[Extracted data entries]
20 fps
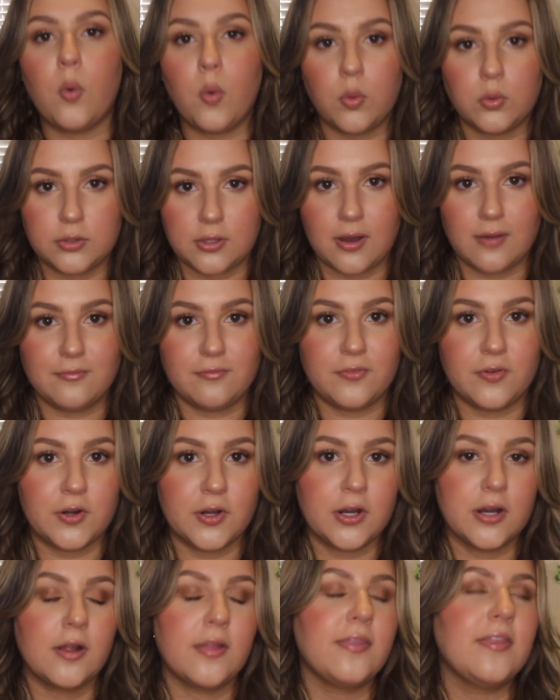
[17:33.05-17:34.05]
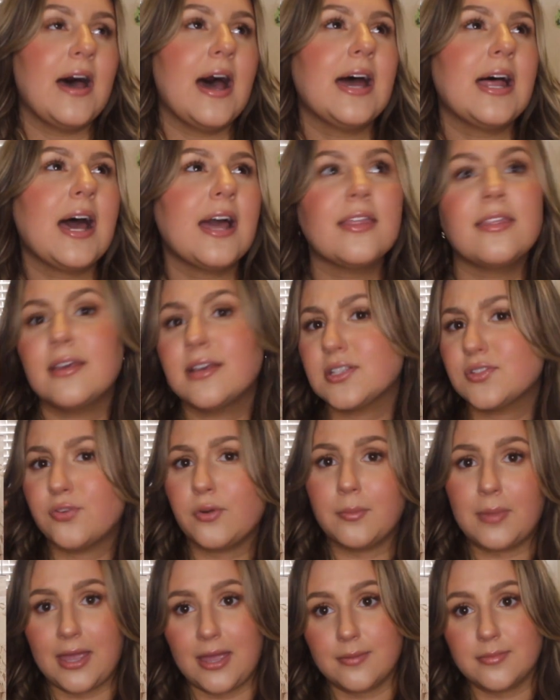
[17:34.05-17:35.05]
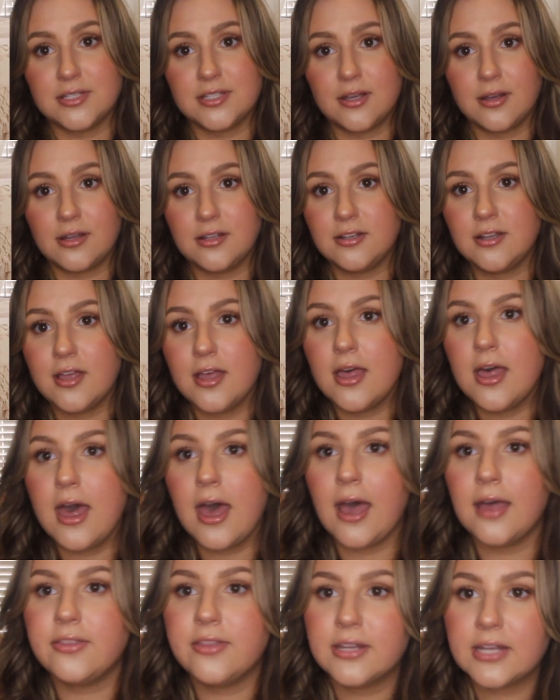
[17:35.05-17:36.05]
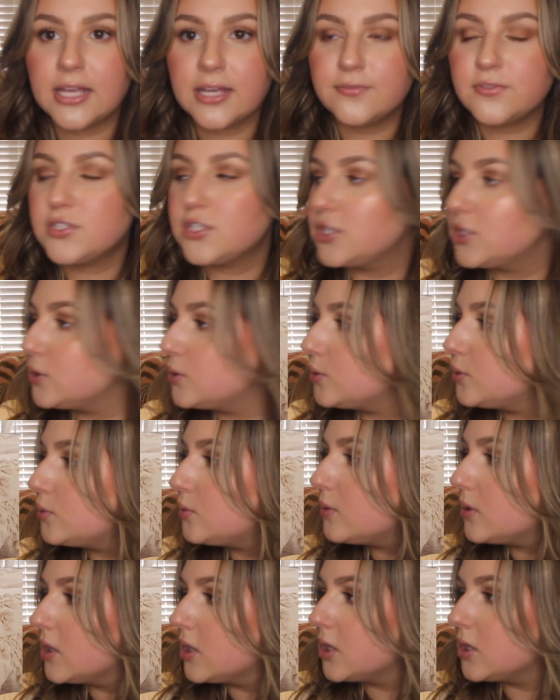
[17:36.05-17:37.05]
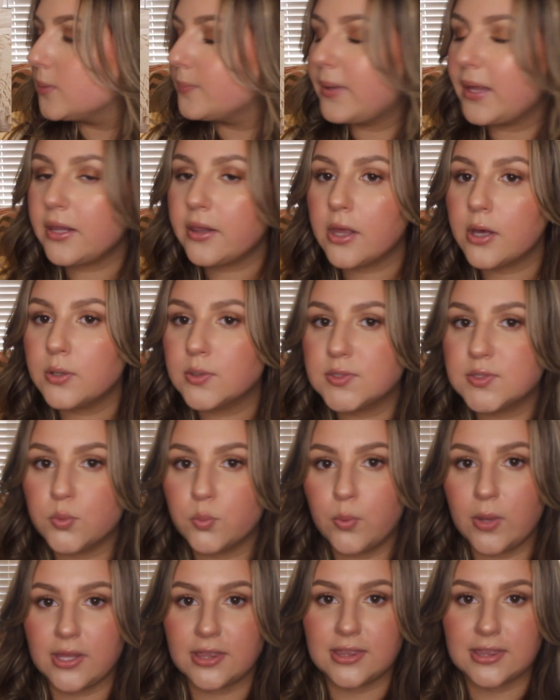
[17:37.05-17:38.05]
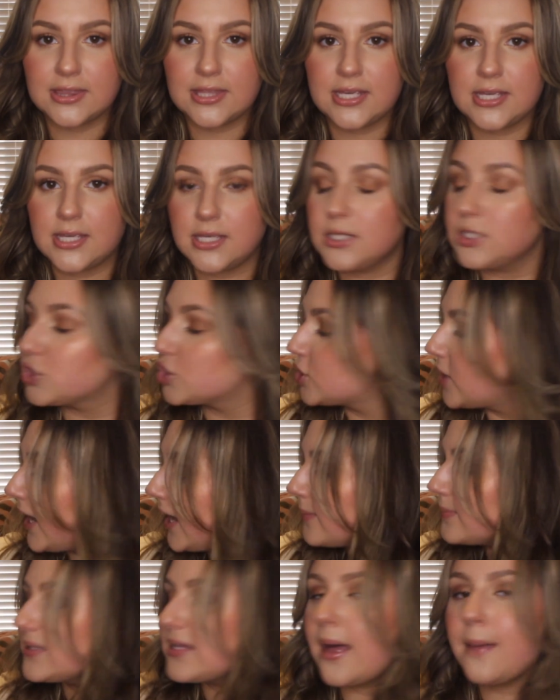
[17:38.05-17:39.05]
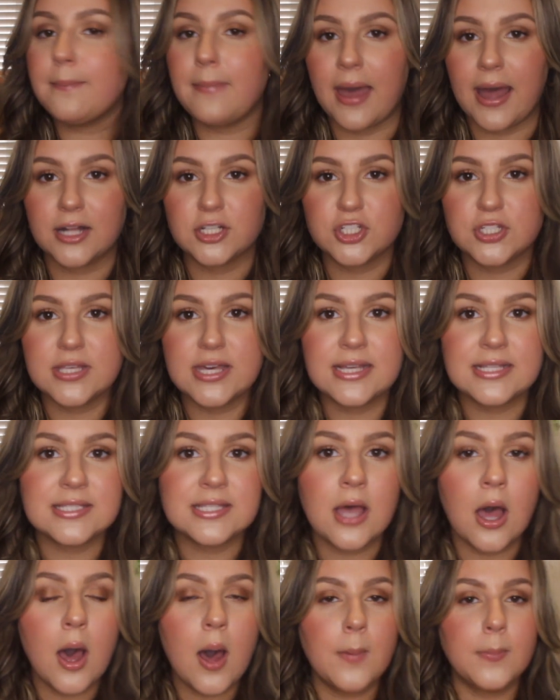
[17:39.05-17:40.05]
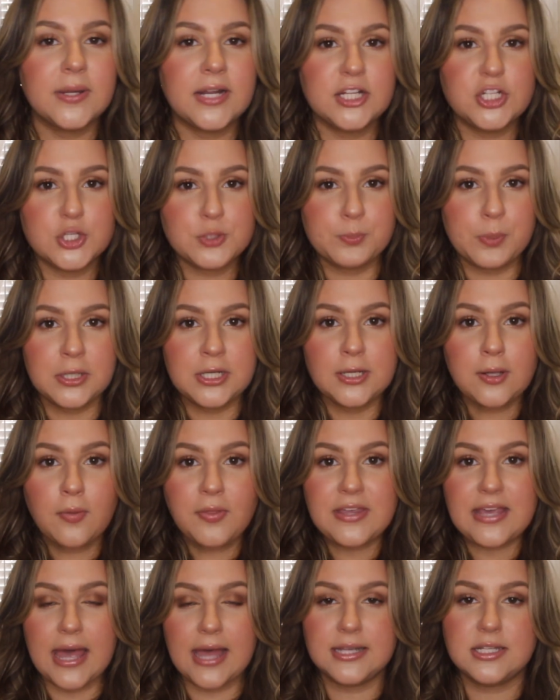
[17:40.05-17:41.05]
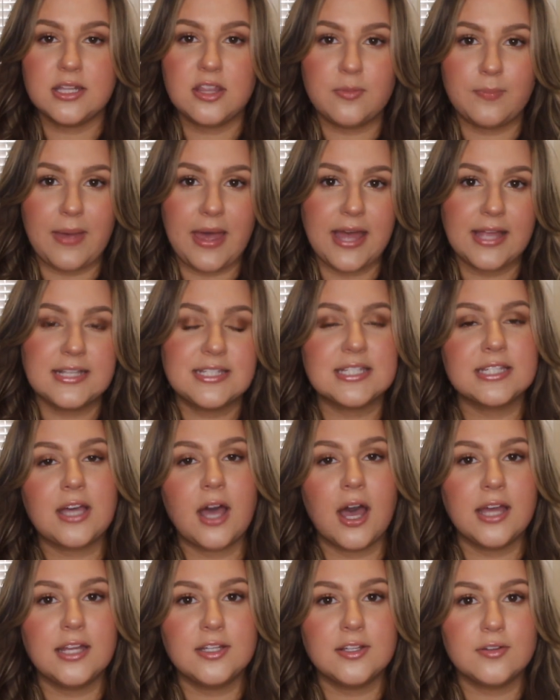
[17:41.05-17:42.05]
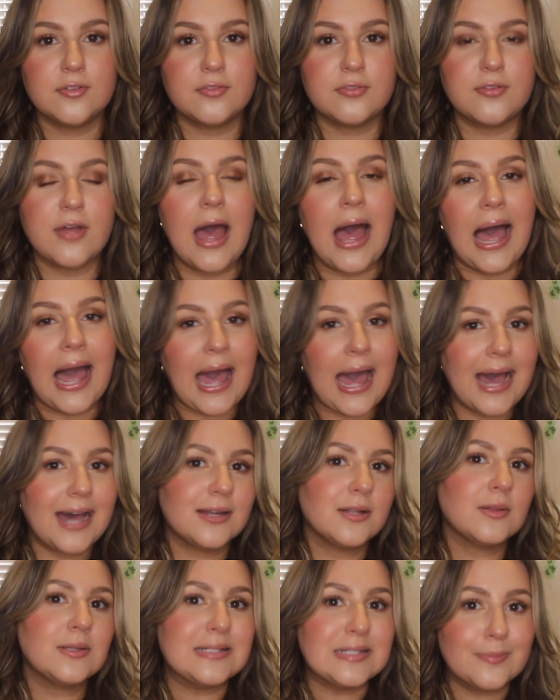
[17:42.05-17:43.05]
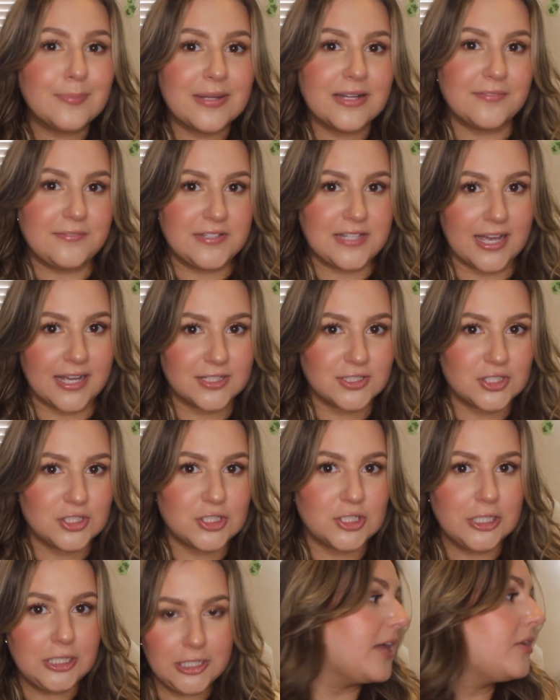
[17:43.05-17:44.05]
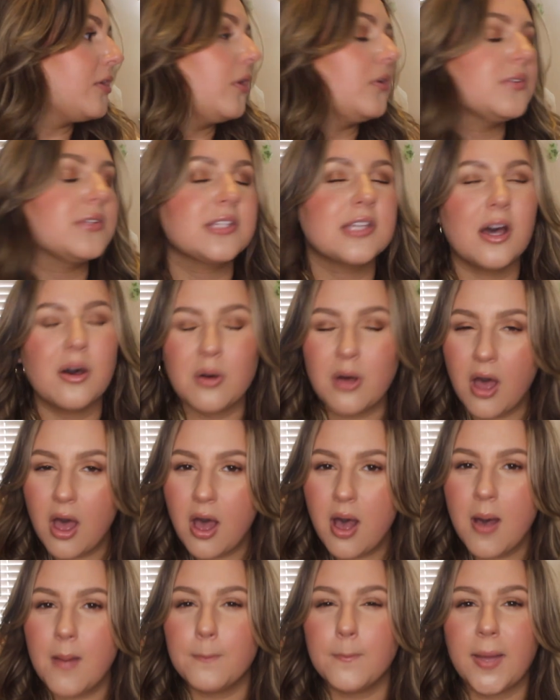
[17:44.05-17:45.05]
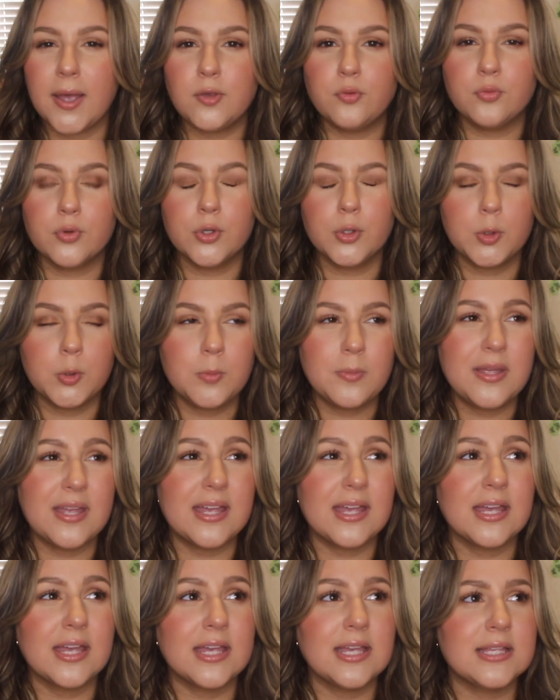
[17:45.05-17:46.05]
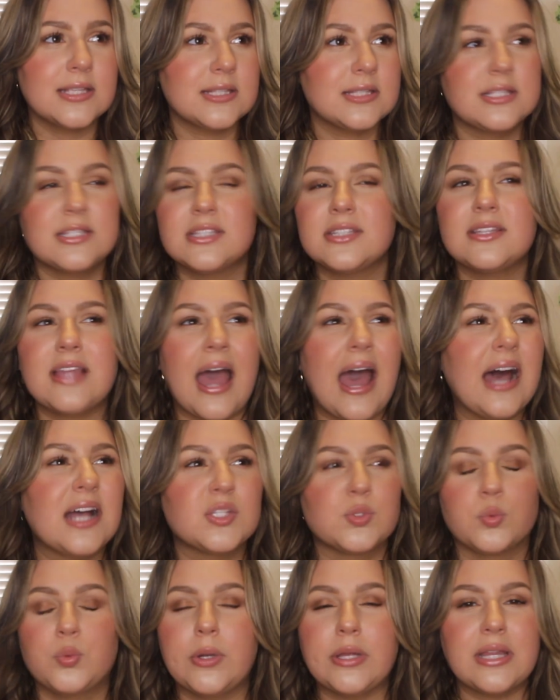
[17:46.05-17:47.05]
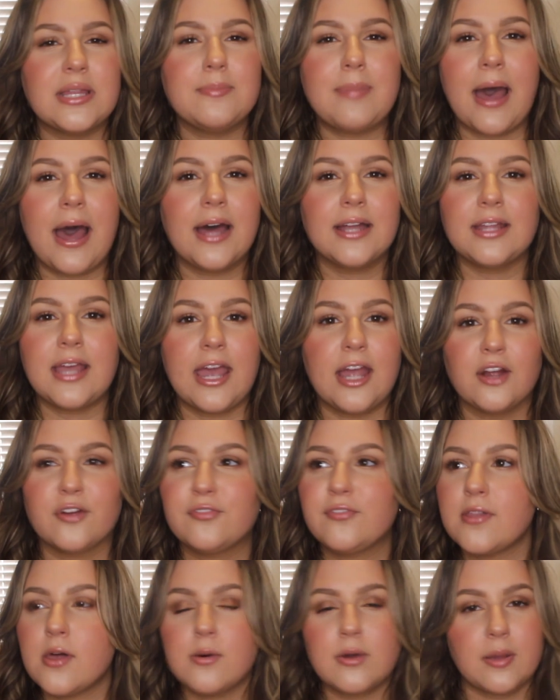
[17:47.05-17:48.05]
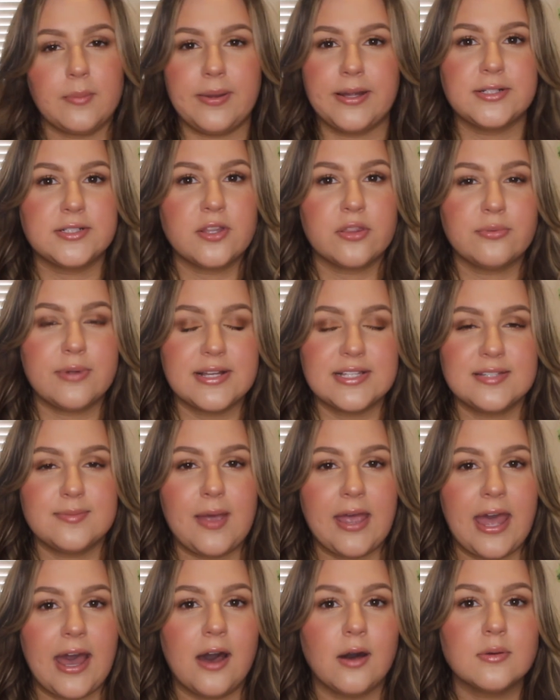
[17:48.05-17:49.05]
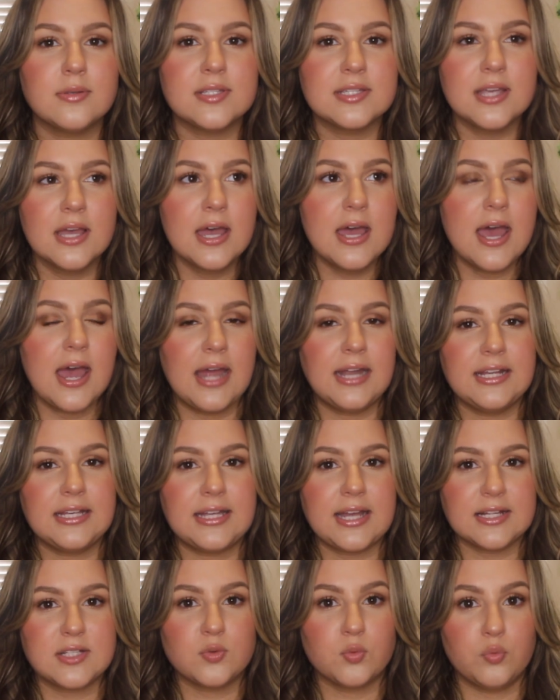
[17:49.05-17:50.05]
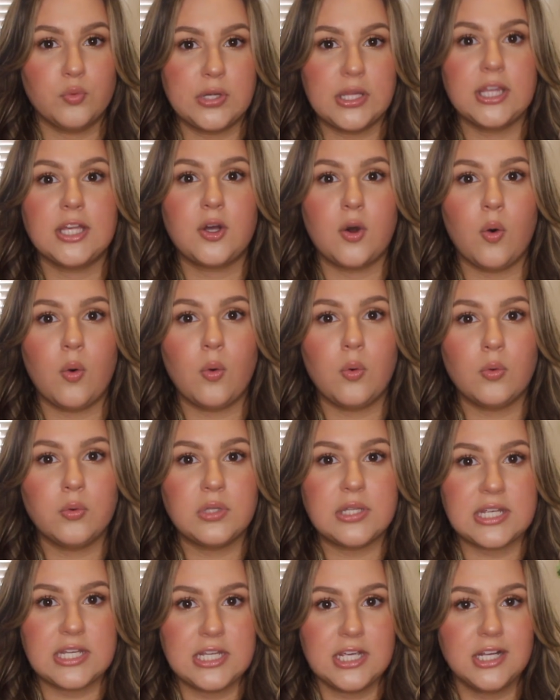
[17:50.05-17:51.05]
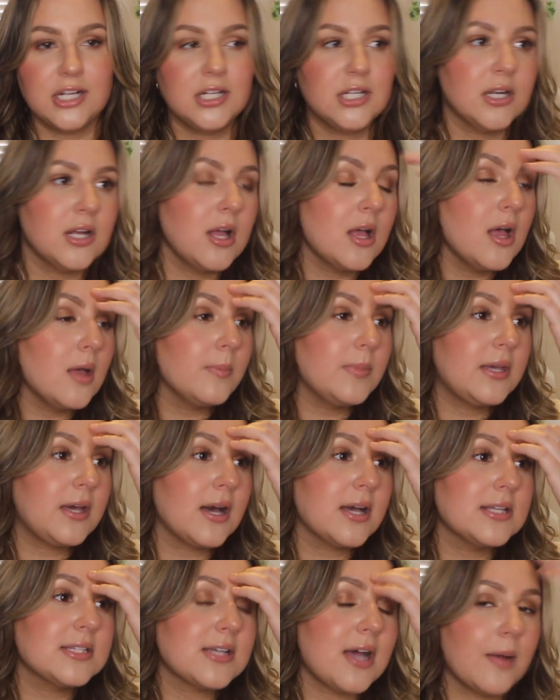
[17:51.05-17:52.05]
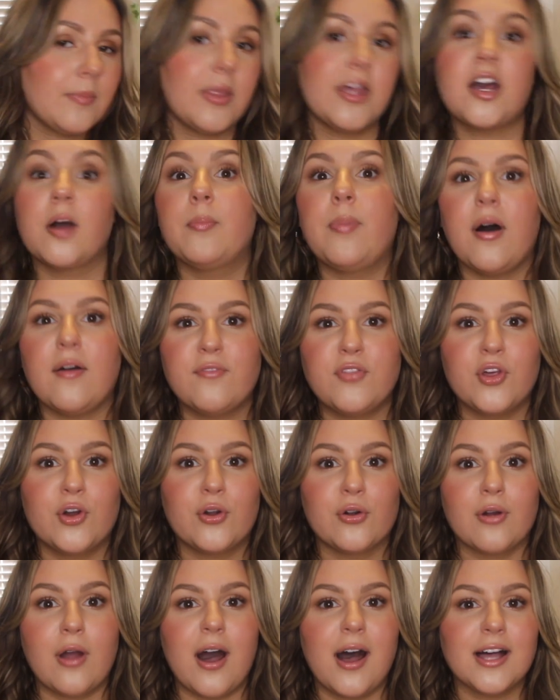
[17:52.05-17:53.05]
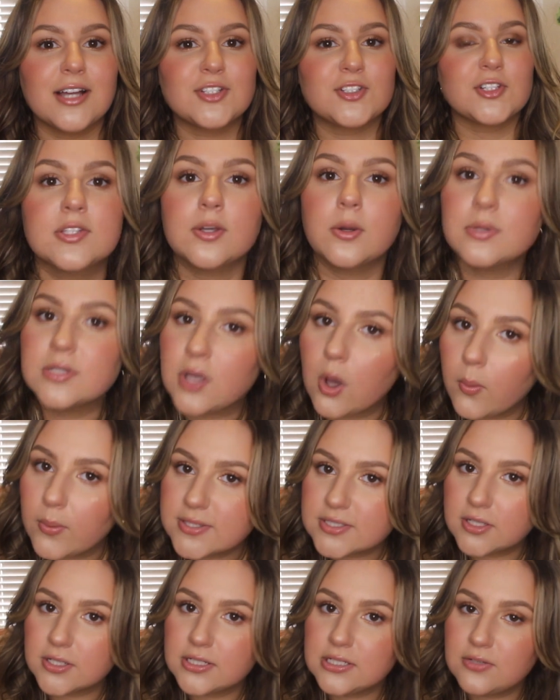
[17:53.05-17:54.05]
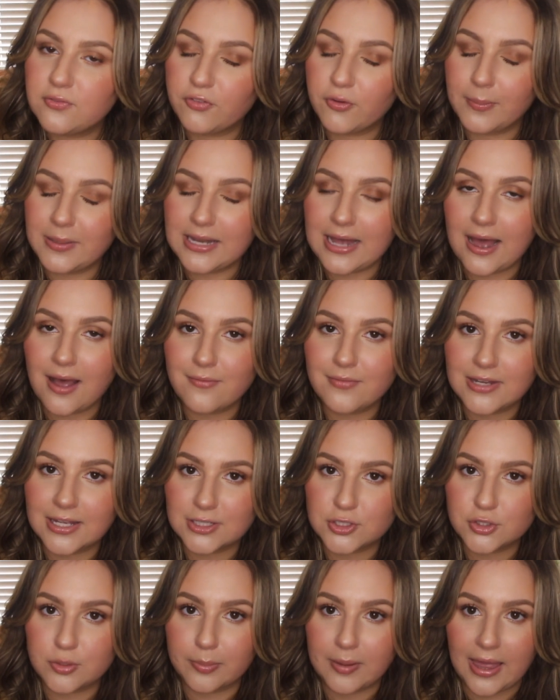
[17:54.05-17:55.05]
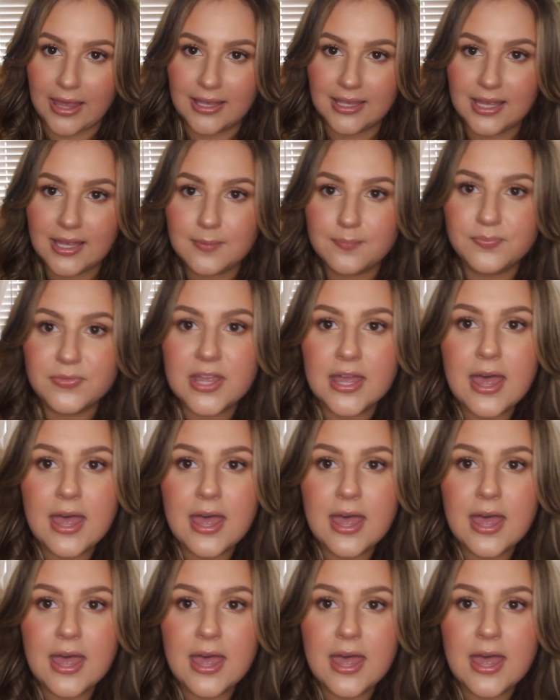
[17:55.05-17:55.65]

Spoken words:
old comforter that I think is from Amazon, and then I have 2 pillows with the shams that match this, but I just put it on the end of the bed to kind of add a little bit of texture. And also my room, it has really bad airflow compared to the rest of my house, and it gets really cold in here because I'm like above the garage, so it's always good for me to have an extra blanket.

...

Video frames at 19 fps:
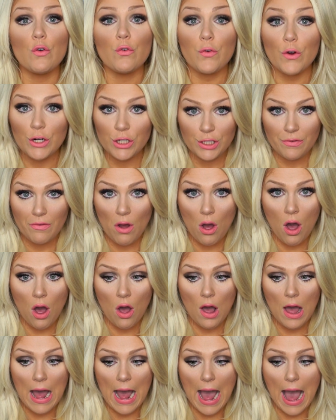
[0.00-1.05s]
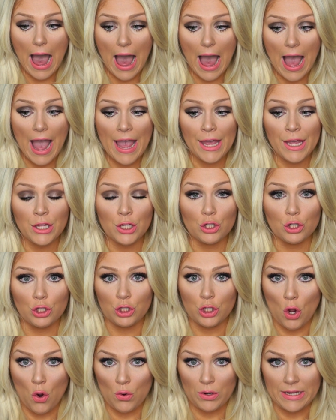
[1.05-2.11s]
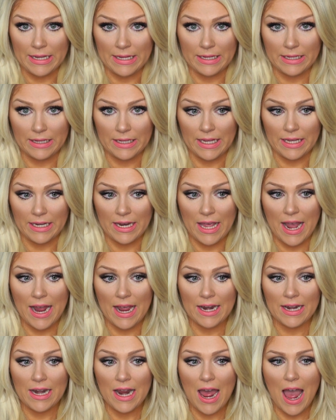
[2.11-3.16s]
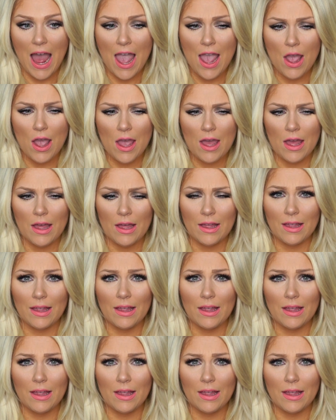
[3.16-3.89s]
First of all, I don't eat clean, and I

## REQUIREMENT
Among the lines above, the one with "[17:52.05-17:53.05]" opens the part to repeat and the one with "[17:55.05-17:55.65]" closes it; repeat only that part exactly, with no pictures.

## YOUR SOLUTION
[17:52.05-17:53.05]
[17:53.05-17:54.05]
[17:54.05-17:55.05]
[17:55.05-17:55.65]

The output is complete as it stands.